What's controversial
Open Dialogue is sometimes presented as a wholesale alternative to medication. The reality is more nuanced. Medication is used in Open Dialogue when the team and family agree it is needed; the difference is that the decision is not automatic and is often deferred for a period of intensive psychosocial support. Critics note that:
- Western Lapland is a small, culturally homogeneous region with a stable, well-trained team
- Outcomes from observational cohorts cannot be directly compared with randomised trials
- Replication outside Finland has been mixed — some pilots show good engagement and family satisfaction, others show outcomes more similar to standard care
- Severely ill patients still require medication, and delaying it has potential costs as well as potential benefits
The first large randomised controlled trial of Open Dialogue (the ODDESSI trial in the UK, funded by NIHR) is reporting in stages — early results suggest improved engagement and family experience but no clear advantage on the primary clinical outcome.

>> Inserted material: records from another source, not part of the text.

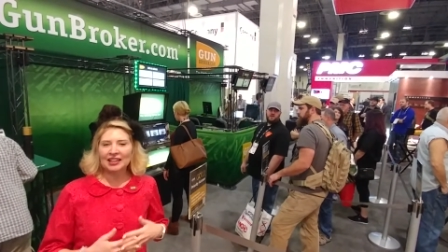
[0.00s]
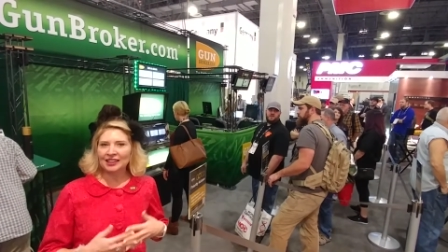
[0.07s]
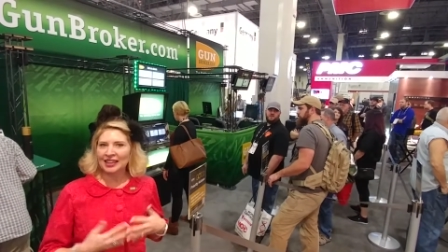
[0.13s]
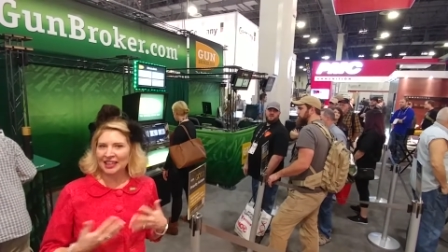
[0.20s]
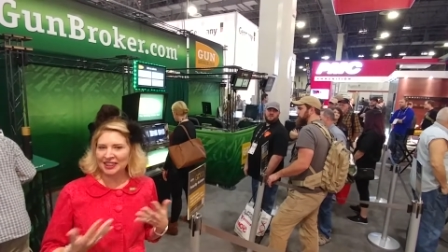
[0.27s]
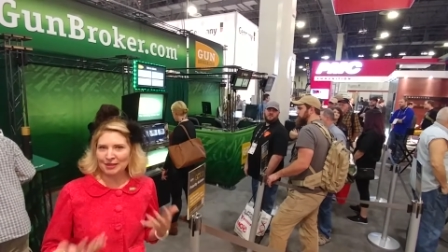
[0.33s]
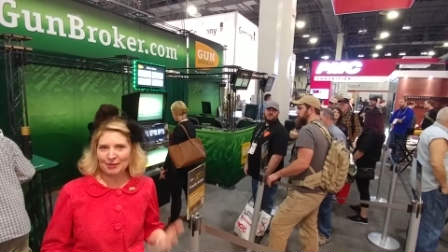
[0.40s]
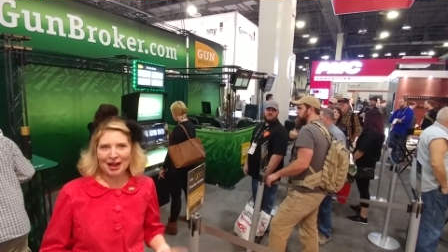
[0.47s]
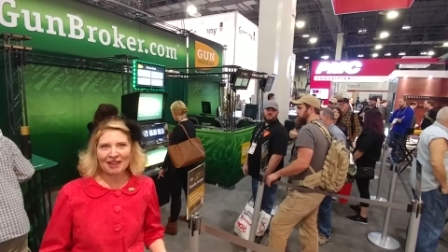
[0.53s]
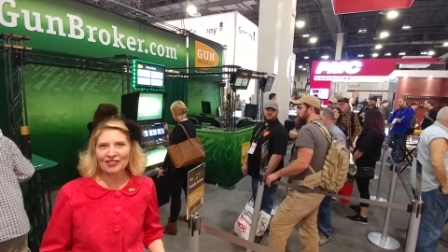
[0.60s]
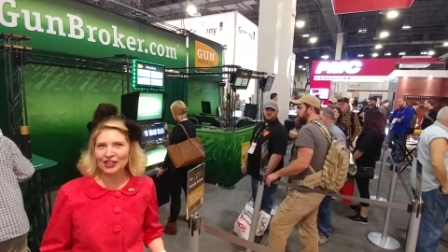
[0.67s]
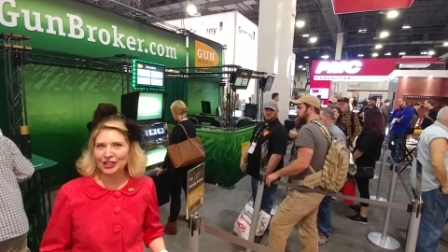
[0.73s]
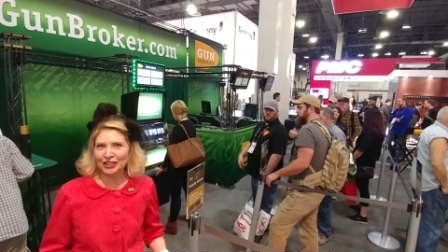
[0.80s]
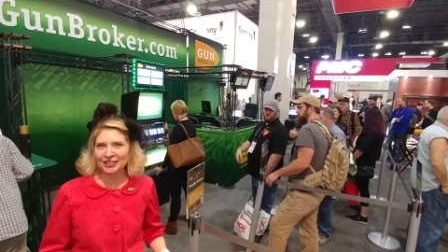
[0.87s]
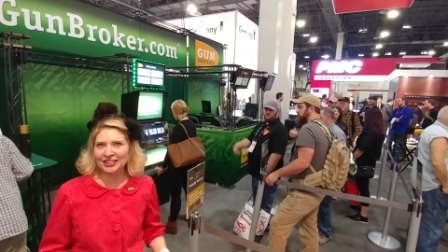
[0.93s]
let them have
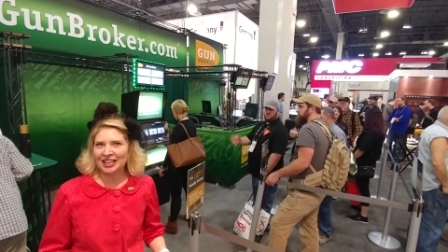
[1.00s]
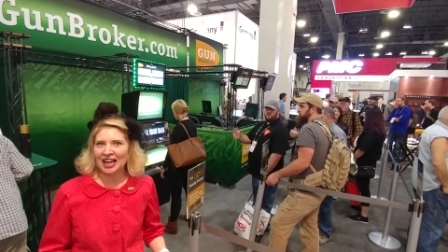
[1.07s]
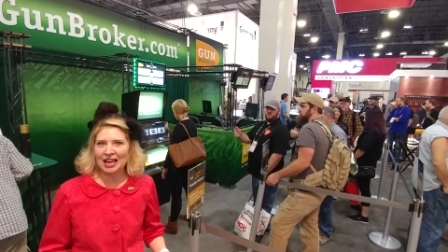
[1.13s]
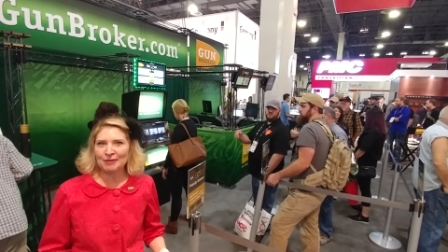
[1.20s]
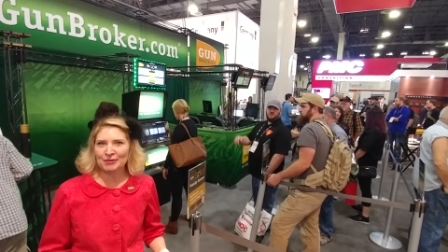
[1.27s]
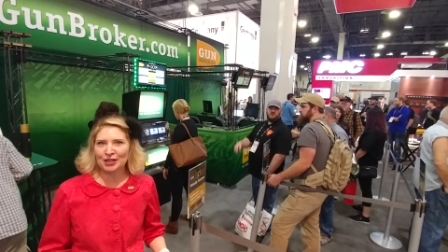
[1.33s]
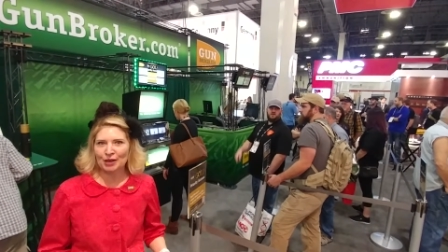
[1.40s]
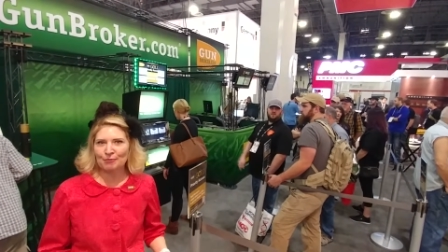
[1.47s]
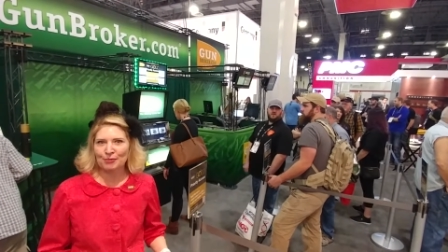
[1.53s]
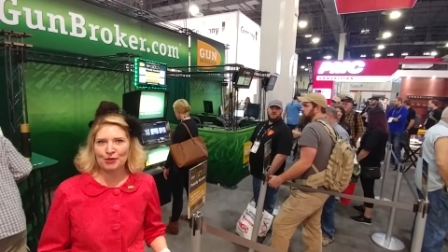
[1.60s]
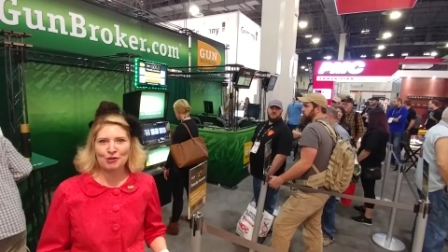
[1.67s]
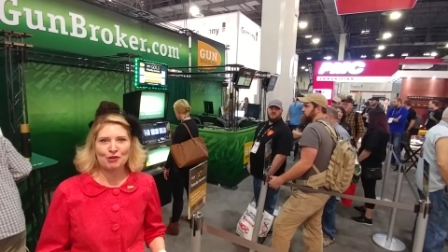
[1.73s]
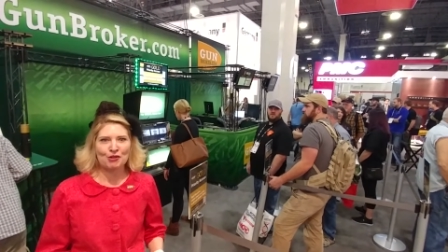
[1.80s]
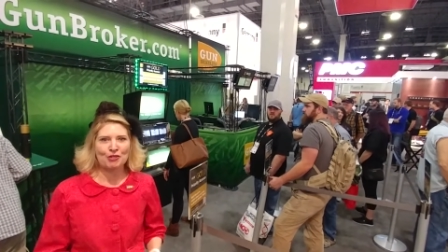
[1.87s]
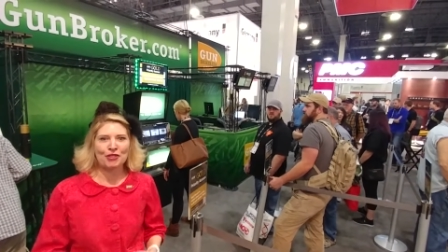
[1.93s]
a good time in our
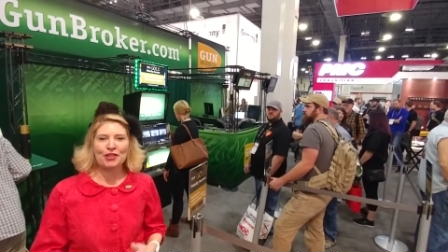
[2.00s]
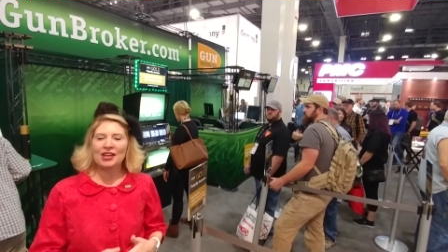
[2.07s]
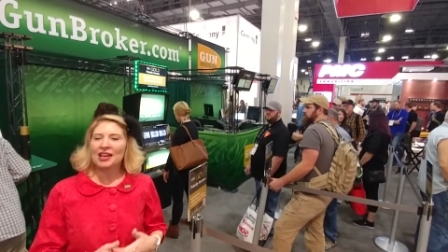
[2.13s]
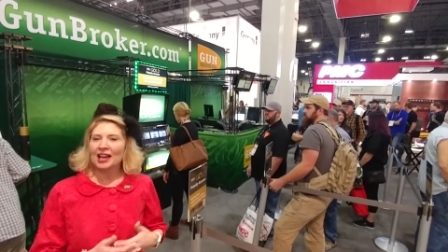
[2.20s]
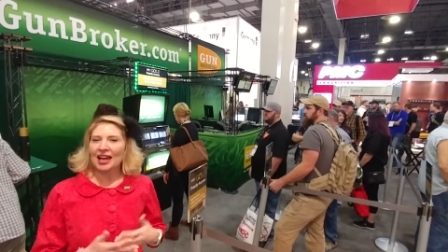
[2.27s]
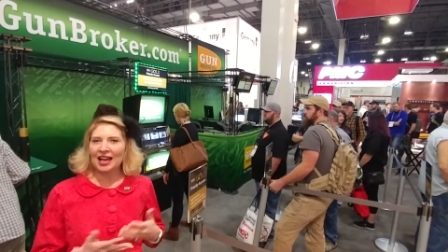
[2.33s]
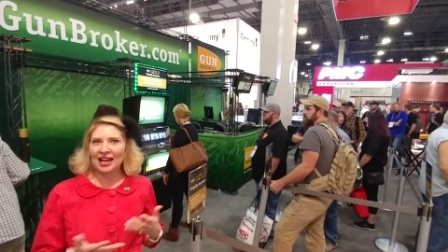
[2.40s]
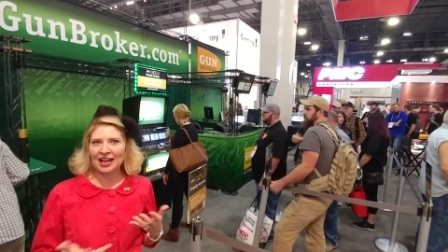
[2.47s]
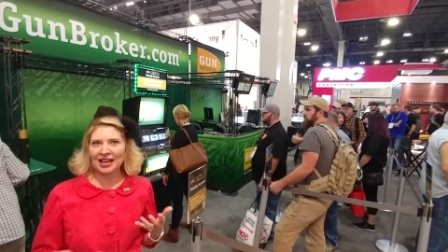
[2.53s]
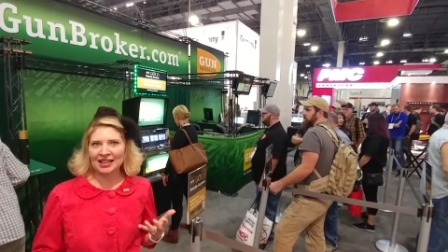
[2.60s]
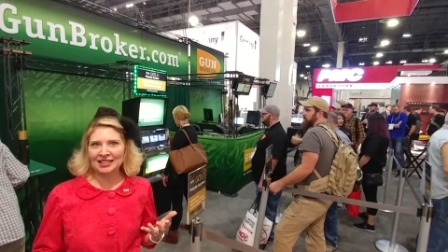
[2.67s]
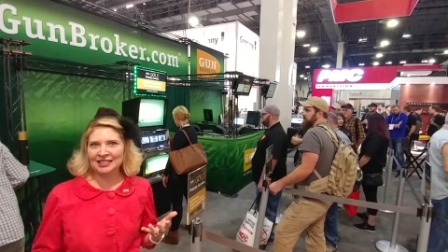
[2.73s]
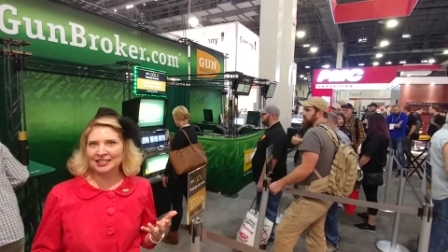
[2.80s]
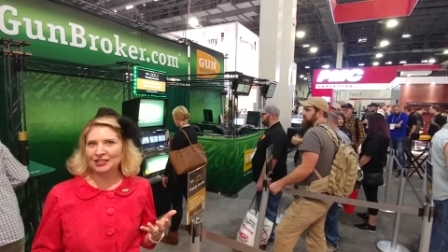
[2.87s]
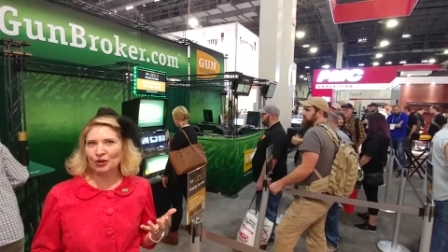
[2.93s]
booth
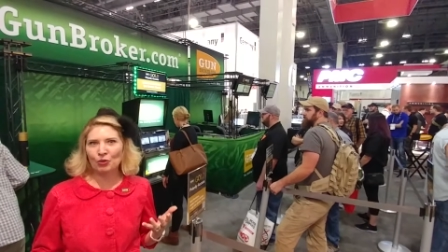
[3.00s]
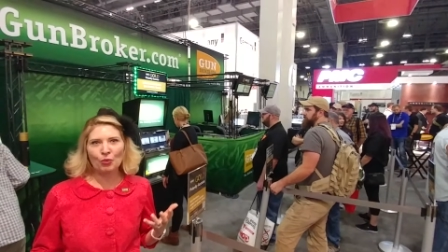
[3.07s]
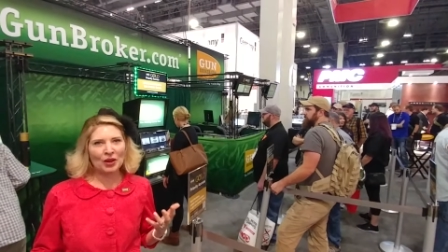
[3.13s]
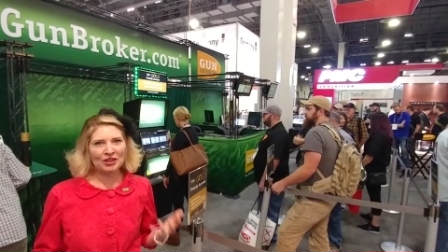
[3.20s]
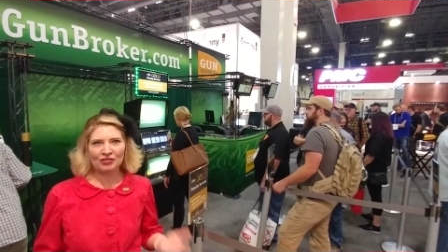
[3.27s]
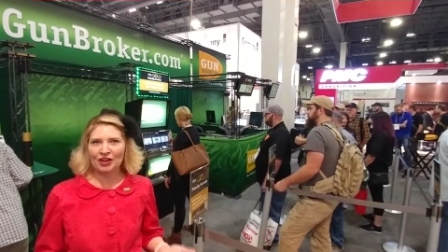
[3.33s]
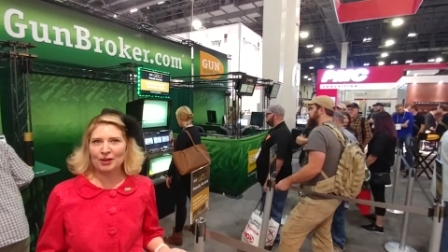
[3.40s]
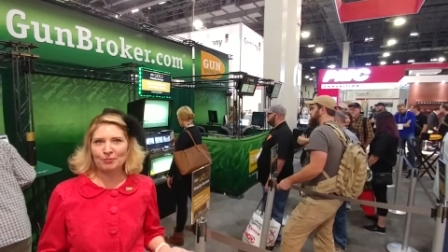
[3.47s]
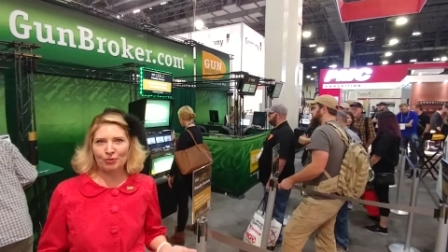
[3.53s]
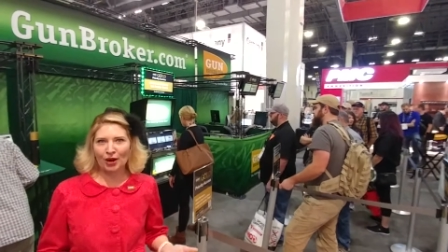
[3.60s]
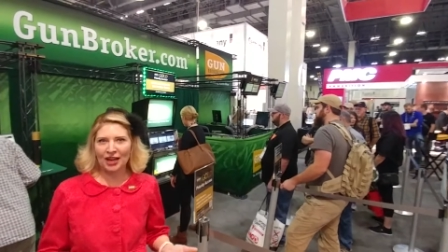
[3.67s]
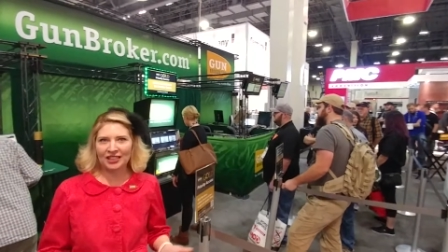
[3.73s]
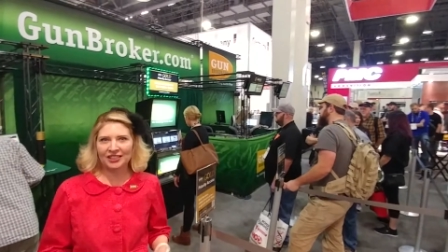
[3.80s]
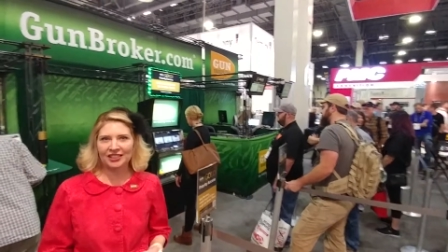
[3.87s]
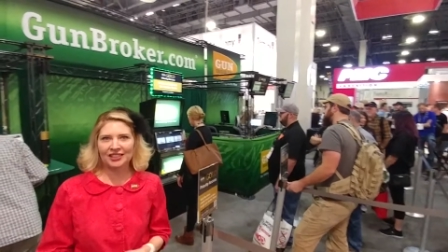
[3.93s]
and win great
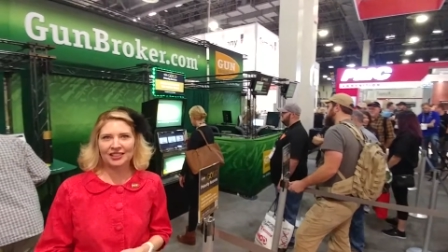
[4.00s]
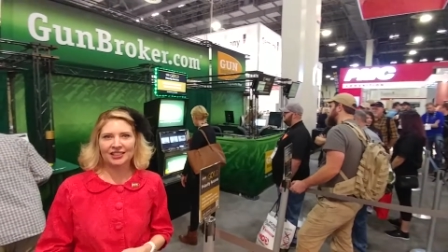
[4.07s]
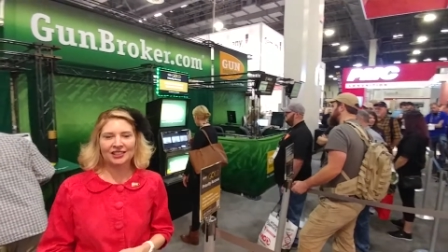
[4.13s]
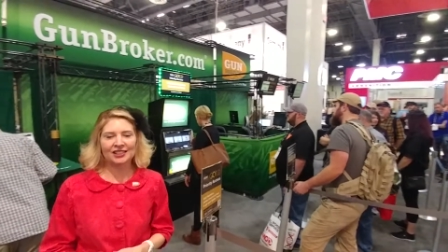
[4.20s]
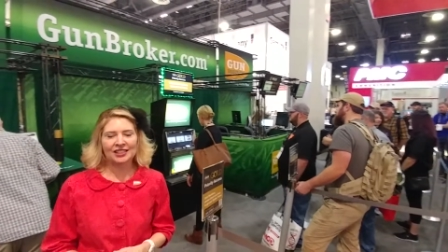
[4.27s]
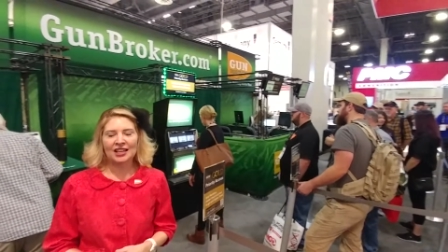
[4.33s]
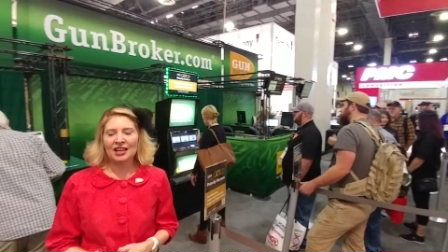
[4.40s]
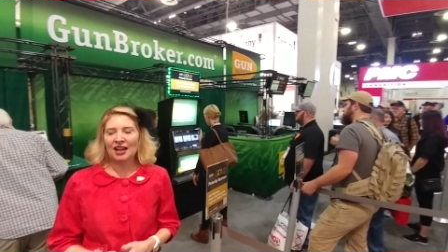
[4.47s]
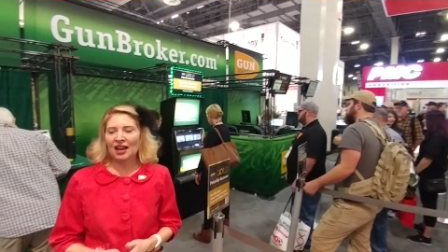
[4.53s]
prizes.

How it fits with other approaches
Open Dialogue overlaps with several established evidence-based practices:
- Family psychoeducation — both place families at the centre of care
- Assertive Community Treatment — both are mobile, team-based, and continuous
- Early intervention in psychosis — both prioritise rapid response in first episode
- Need-Adapted Treatment — Open Dialogue's direct philosophical ancestor
What it asks of a system
Open Dialogue requires substantial organisational change. Teams need to be trained in family-systems work and dialogical practice (a 3-year training is the standard). Clinicians need to be available within 24 hours. Care needs to be continuous. The model does not slot easily into a fragmented, fee-for-service mental health system, which is part of why uptake outside Finland has been gradual.
Where to find it
Outside Finland, Open Dialogue training and pilot programmes exist in the UK (NHS), parts of the US (notably the Parachute NYC project, and several community mental health centres), Germany, Italy, Norway, and Australia. The Open Dialogue UK and the developmental dialogues training network maintain directories. In the US, ask community mental health centres and early psychosis programmes whether they have Open Dialogue–trained clinicians.
The honest summary
Open Dialogue is not a miracle. It is a serious, well-developed clinical philosophy that takes families and patient voice seriously, defers the rush to medication, and emphasises dialogue over diagnosis. The Finnish data are striking enough to warrant attention; the international evidence is still being built. For any family of a person in first-episode psychosis, asking whether an Open Dialogue–influenced approach is available locally is a reasonable question — even if the answer is often no.
This article is for educational purposes only and is not medical advice, diagnosis, or treatment. Always consult a qualified mental health professional. If you or someone you know is in crisis, call or text 988 in the US, or your local emergency number.